First of all, it isn't Tunisian. (See, already a mystery!) There has been a good bit of research into the origins of Tunisian crochet. The only link to Tunisia seems to be that North Africans used a knitting needle that was long with a hook on the end, which is what a Tunisian hook is. The actual technique seems to have appeared in England in the late 1800s, at a time when fancy names were given to techniques, which could account for the Tunisian label. I have a reprint of a 1907 English booklet on Tunisian crochet, calling it "Tunisian or New Crochet." Here is an example of a simple baby blanket I made in Tunisian:
To begin to do Tunisian, you can practice with a regular crochet hook. Make a slip stitch and chain ten.
Insert your hook into the front or back loop of the first chain from the hook, and pull up a loop. Here is where the difference begins. In "normal" crochet, we complete a stitch and move to the next(or do a cluster,complete and move). In Tunisian, we work in rows, There is a forward pass, going right to left to the end of the row, and a return pass, completing each stitch.
The red yarn shows where the hook will go.
Continue across the chain, pulling up loops and leaving them on the hook until you are at the end of the chains and have TEN loops on your hook. It should look like this:
Now, you are ready to do a return pass. Every row is done the same way in return pass. First, draw up a loop through the last loop on your hook. After that, you will draw the loop through TWO loops on your hook. If you count, that first single loop is 1, and by the time you get to the last single loop on the hook(pulling two at a time) you should have counted to ten. It should be looking like this on the return pass: You keep doing two loops til there is just one loop left on the hook, and now you are ready to start the Tunisian simple stitch row. The first row(forward and return make one row) is a foundation row.

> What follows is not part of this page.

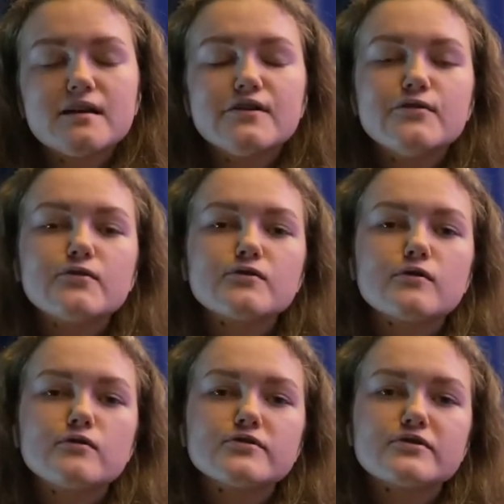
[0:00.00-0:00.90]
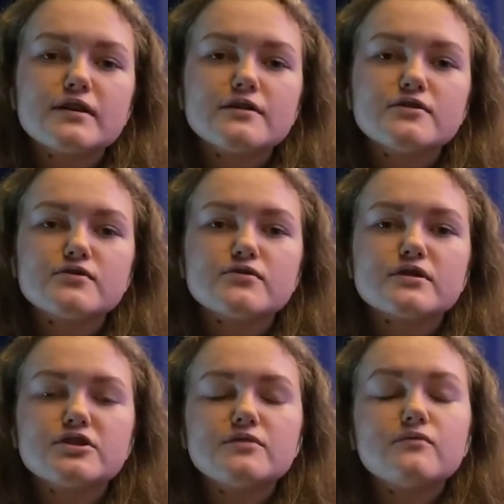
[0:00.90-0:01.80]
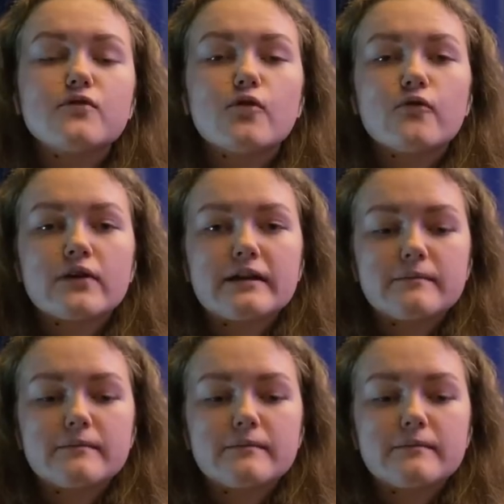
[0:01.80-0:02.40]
You can also get into the gym for free.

The row looks different from a normal crochet row, and you will see two vertical loops.(where the red yarn is). Put the hook from right to left in front of the work, through that loop. Bring up a loop and leave it on your hook. Continue across, one vertical loop at a time. Then do a return pass exactly as before: pull a loop through the last loop on your hook, then pull a loop through two loops on hook at a time, til there is only one loop left.
After a few rows, you will see the tight, woven look that makes Tunisian crochet so attractive. Do not be alarmed by the curling of the beginning edge - it is just a feature of Tunisian crochet. There are recommendations for eliminating it: using a larger hook at the beginning, using the back bump behind the chain...I have tried them all, and it still curls. I get used to it. It is the reason I laid hooks across the work so you could see it clearly. There are many Tunisian stitches, some give the look of knitting and others are nice for lacy scarves - I invite you to Google and find the wide variety. There are good tutorials but they are pretty slow. I will show a few other stitches I tried: the knit stitch, and after that, a lace stitch.
I have loved adding this technique to my repertoire - it is wonderful for blankets but can be good for switching colors, as a background for embroidery, etc. I will end with a photo of a monster size S wooden Tunisian hook that I used for a blanket. I don't have good photos of the whole blanket, as the colorway was hard to photograph. This photo gives a good idea of it, though. I used a chunky wool and it went very quickly. My arms got to be extremely strong from holding the weight!